おくりびと(多分ネタバレあり)

モッくんと呼ぶには申し訳ないほど、とてもたくましい俳優、本木雅弘氏主演のひょんなことから納棺師となった、もとチェロリストの男性の物語。
いい映画でした。



↓以下ネタバレありで。



納棺師の仕事ということで、さまざまな人の死が出てきますが、とても優しく丁寧に描いているのでそんなに嫌な感じはせず、崇高ささえ感じてしまいます。
ちょっとふざけてるかな、ってとこはあるけど(女性だと思ってたらついてたとか、ガングロ姉ちゃんを受け入れられない母とか。そこはなんか別にいい)、死者が生前どうしていたとか、こういうふうにしたかったとか、家族の意向をちゃんと受け入れて、個性を出しながらおくろう、というあたたかな優しさがあふれていて、涙が出ます。あ、でもこれって、現実のお葬式でも納棺師の方は本当にそうしてくれるんですよね(経験済み)。そして、所作の美しさもちゃんとスクリーンの上で表現されていてよかったです。



難を言えば、あまりに伏線がわかりやすすぎて、銭湯を一人で切り盛りしているお母さんが出てきたときはあー、これこの人もおくっちゃうなー、って読めちゃうし、その息子が同級生で、納棺師の仕事を忌み嫌ってるところも、あー、これお母さんを綺麗におくってもらって見方が変わるんだろうなーとか。確かに劇場に来ていた人はほとんどが60代以上のご夫婦だったので、それくらいのわかりやすさがないときっとダメだったのかもしれないけど。かなり興ざめでしたねー。
あと白鳥が飛び立つ演出もなんかいきすぎ。ちょっと古いかな。


ヒロスエは確かに可愛らしい新妻で、きっと男性スタッフがこういう女性を妻にしたいよねー、妻だったらこういうことしちゃいたいよねー(出かける前のハグ、台所での無駄なエロシーン、後ろからだっこして寝ちゃう)とかいう願望を見事に体現してるんだけど、主人公の妻的リアル感がないので残念。これは本人の技量うんぬんではなく、キャスティングミスかなー。と思います。納棺師という職業を受け入れられなくて、実家に帰ったくせに、ぱっぱと戻ってきちゃって、一件納棺を見たからってすぐ変われちゃうんだろうか・・・甘いなあ。


銭湯に来てたおじちゃんの決めゼリフは、きっと脚本家も監督も一番言いたかった死の表現なんだろうと思うけど、わりとどこかである表現だし、残念なことに私にはピンと来ませんでした。


(本文とはそれますが、まったく個人的なんですけど、死の表現としては野沢尚氏が名作『恋人よ』で、死を目前にした主人公に、手紙で書かせた台詞、
『結婚式が女性の晴れ舞台であるのと同じ意味で、死もセレモニーのひとつです。
死にも適齢期があって、それは人それぞれで違うだけなのです。
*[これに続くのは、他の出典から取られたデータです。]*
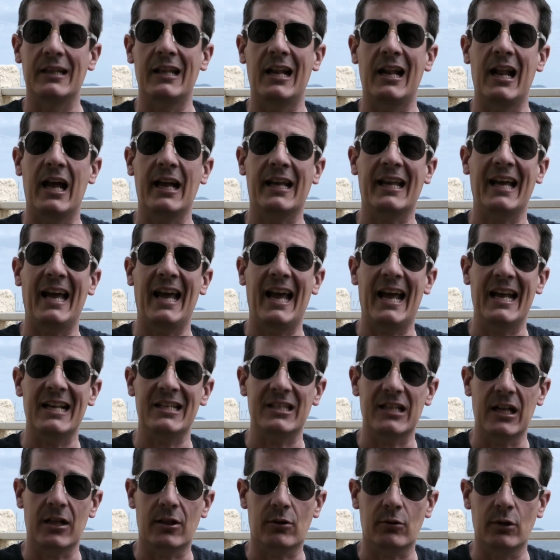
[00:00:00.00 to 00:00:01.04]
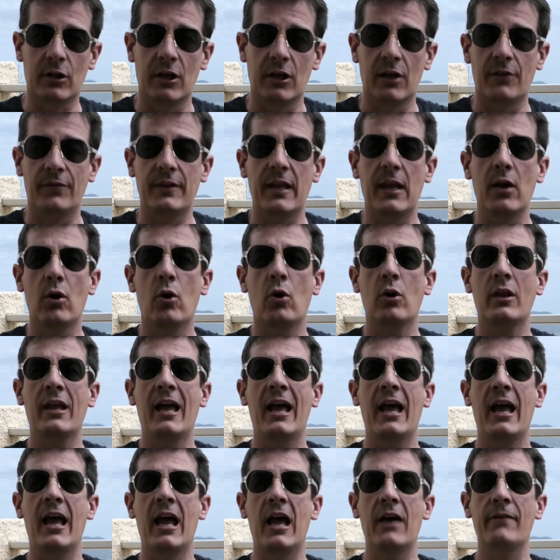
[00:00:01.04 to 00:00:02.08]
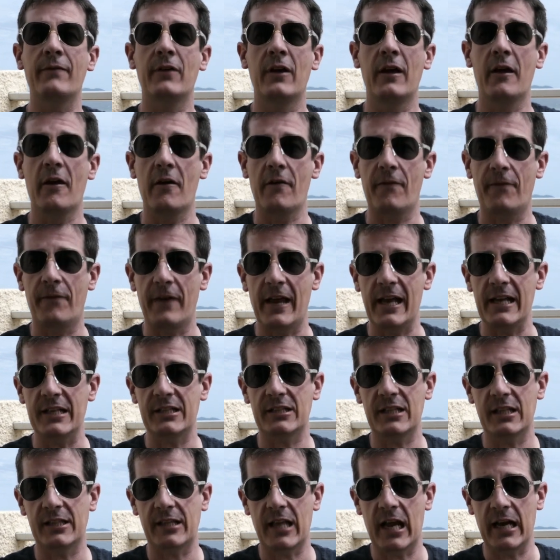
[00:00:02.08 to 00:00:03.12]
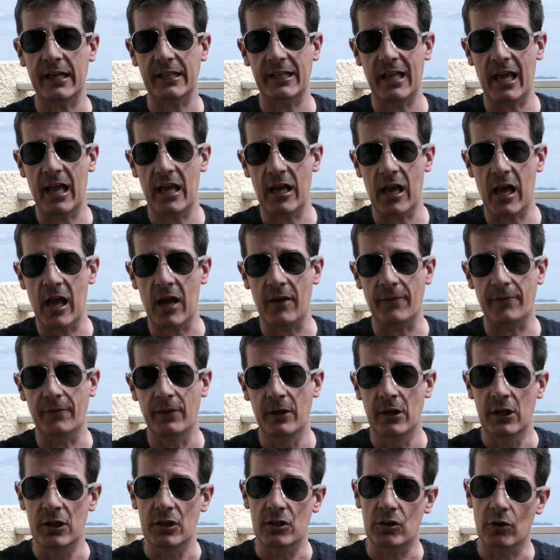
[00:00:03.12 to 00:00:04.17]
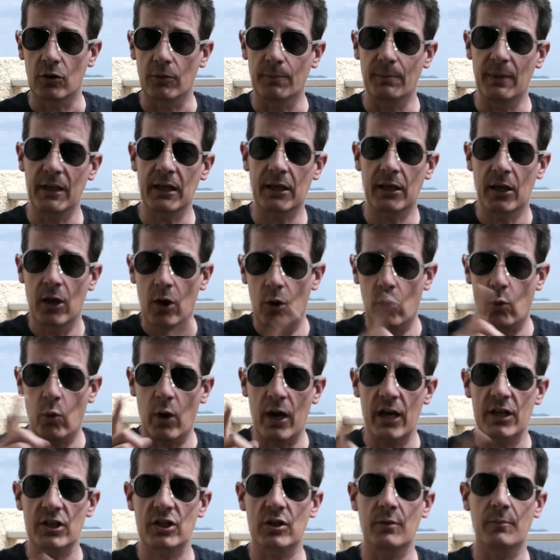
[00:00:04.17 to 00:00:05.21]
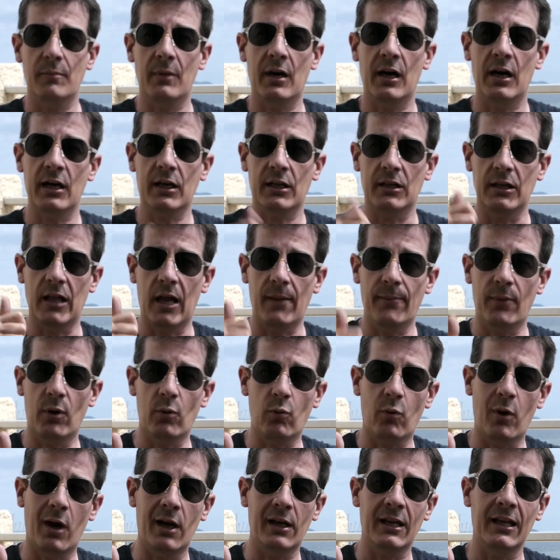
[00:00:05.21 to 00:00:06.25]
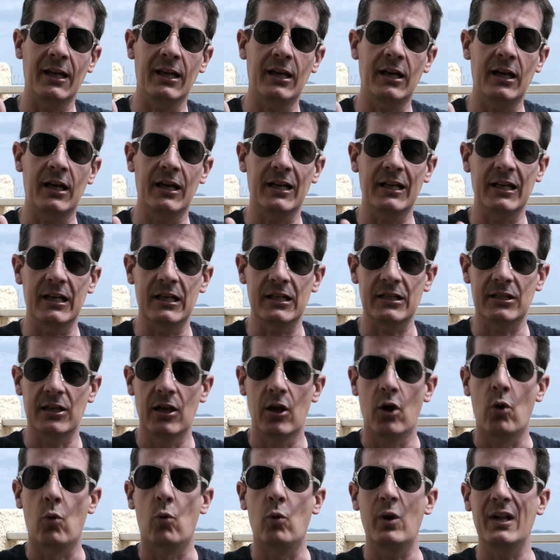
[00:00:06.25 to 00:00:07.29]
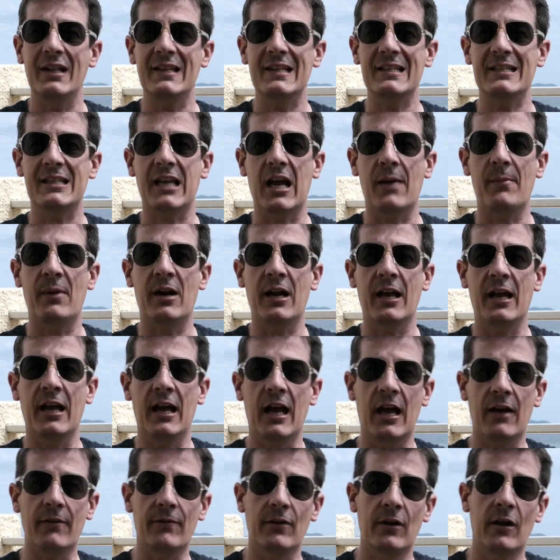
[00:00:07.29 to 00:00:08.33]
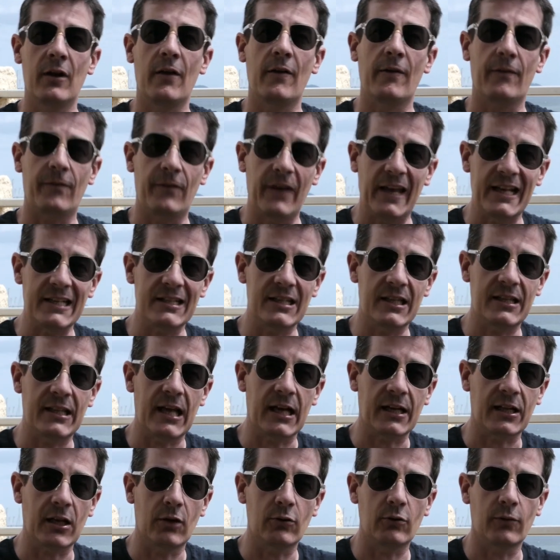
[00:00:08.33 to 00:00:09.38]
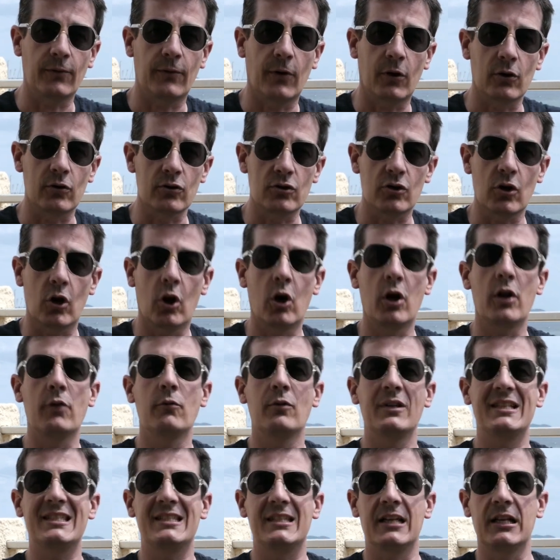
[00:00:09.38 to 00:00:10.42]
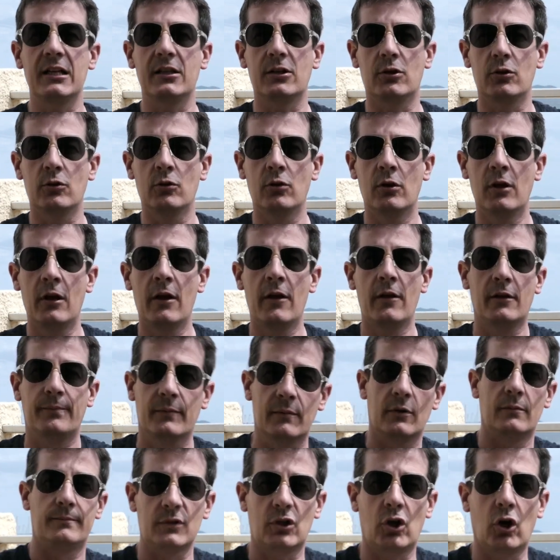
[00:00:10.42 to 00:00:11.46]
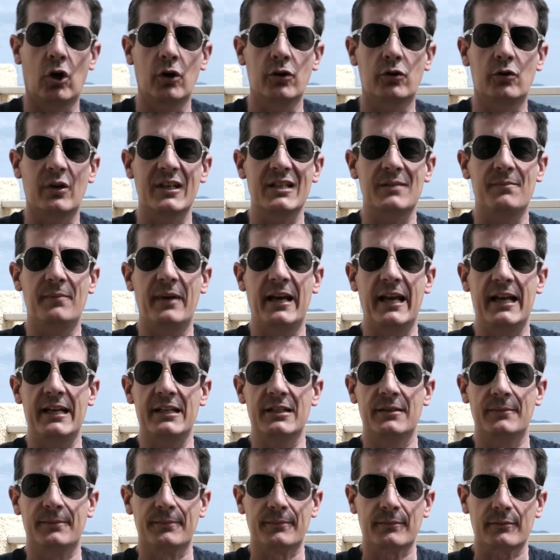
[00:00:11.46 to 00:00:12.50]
the Leica SL3, they all have phase detect AF. So big question mark number one here is, will this camera have phase detect autofocus, or it will stick to contrast based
』
これが私的にはナンバー1ですね。)


魂を鎮めるという意味でチェロの音色を使ったのは、非常に効果的で美しかったです。
メインとなる曲は、もうちょっとメジャーな曲でもよかったですね。
そこからすぐチェリストという職業にいってしまったのは短絡的でしたけど。よしとしましょう。



ということで、ばんばん言いたいこと書きましたけど、結局昭和のホームドラマかと思うほどわかりやすい筋書きと演出でしたが、あたたかく死を扱ったことでとても好感の持てる作品だと思います。
なんだかんだ言って、4回くらい泣きました。
モッくんみたいな男性がいたら、少々優柔不断で弱くても、即結婚したいと思います。